*YOUR OBJECTIVE*
Retype the listing found below exactly, but leave out each picture.

━━━━━━

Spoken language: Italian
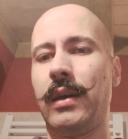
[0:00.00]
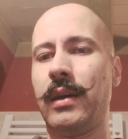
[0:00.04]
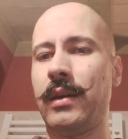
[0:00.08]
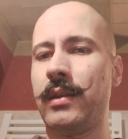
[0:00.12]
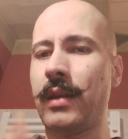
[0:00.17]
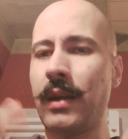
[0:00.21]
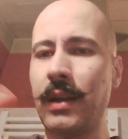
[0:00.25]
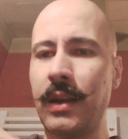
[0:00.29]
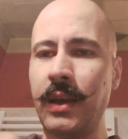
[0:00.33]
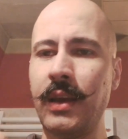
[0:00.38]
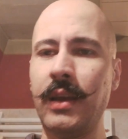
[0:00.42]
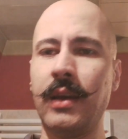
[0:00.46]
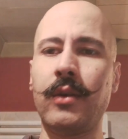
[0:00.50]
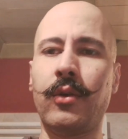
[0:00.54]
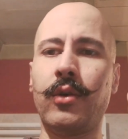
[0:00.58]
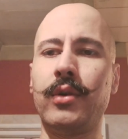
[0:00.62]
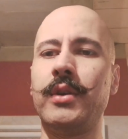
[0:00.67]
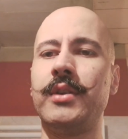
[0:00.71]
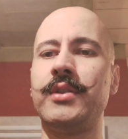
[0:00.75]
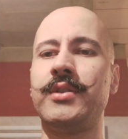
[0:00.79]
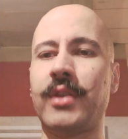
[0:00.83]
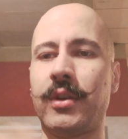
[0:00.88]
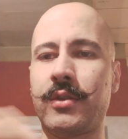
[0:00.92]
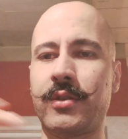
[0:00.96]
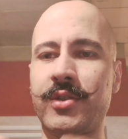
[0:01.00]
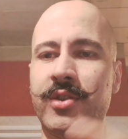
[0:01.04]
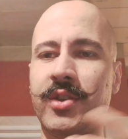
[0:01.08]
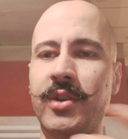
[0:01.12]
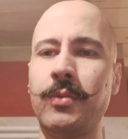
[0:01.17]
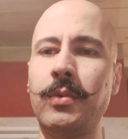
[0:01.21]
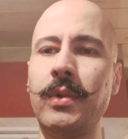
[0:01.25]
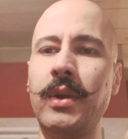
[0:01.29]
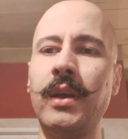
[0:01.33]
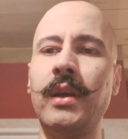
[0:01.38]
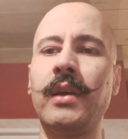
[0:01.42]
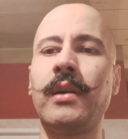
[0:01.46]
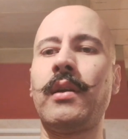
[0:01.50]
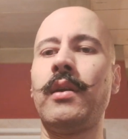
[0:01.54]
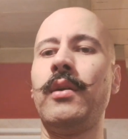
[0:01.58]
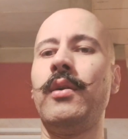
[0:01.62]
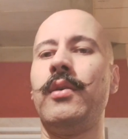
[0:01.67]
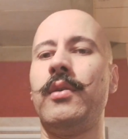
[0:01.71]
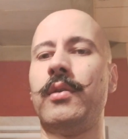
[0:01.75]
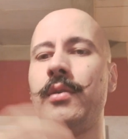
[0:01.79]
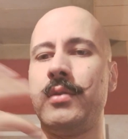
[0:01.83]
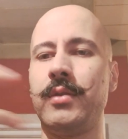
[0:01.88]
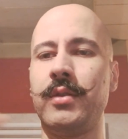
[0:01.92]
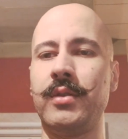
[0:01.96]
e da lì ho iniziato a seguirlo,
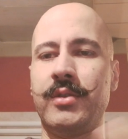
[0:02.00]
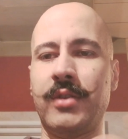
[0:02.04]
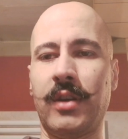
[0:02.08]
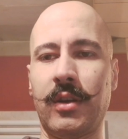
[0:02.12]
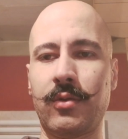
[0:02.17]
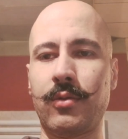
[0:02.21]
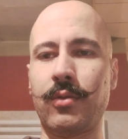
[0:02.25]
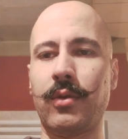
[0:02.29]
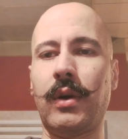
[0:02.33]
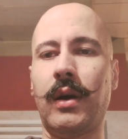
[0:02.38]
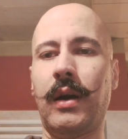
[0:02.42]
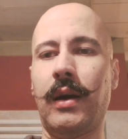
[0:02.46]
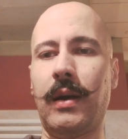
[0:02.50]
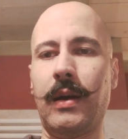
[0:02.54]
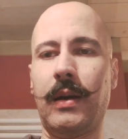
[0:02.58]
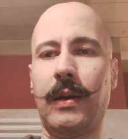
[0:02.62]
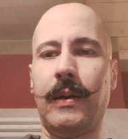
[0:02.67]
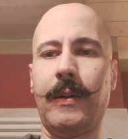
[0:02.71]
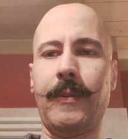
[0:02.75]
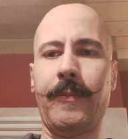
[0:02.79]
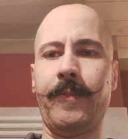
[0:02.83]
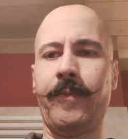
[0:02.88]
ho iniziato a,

━━━━━━

*ANSWER SPACE*
Spoken language: Italian
[0:00.00]
[0:00.04]
[0:00.08]
[0:00.12]
[0:00.17]
[0:00.21]
[0:00.25]
[0:00.29]
[0:00.33]
[0:00.38]
[0:00.42]
[0:00.46]
[0:00.50]
[0:00.54]
[0:00.58]
[0:00.62]
[0:00.67]
[0:00.71]
[0:00.75]
[0:00.79]
[0:00.83]
[0:00.88]
[0:00.92]
[0:00.96]
[0:01.00]
[0:01.04]
[0:01.08]
[0:01.12]
[0:01.17]
[0:01.21]
[0:01.25]
[0:01.29]
[0:01.33]
[0:01.38]
[0:01.42]
[0:01.46]
[0:01.50]
[0:01.54]
[0:01.58]
[0:01.62]
[0:01.67]
[0:01.71]
[0:01.75]
[0:01.79]
[0:01.83]
[0:01.88]
[0:01.92]
[0:01.96]
e da lì ho iniziato a seguirlo,
[0:02.00]
[0:02.04]
[0:02.08]
[0:02.12]
[0:02.17]
[0:02.21]
[0:02.25]
[0:02.29]
[0:02.33]
[0:02.38]
[0:02.42]
[0:02.46]
[0:02.50]
[0:02.54]
[0:02.58]
[0:02.62]
[0:02.67]
[0:02.71]
[0:02.75]
[0:02.79]
[0:02.83]
[0:02.88]
ho iniziato a,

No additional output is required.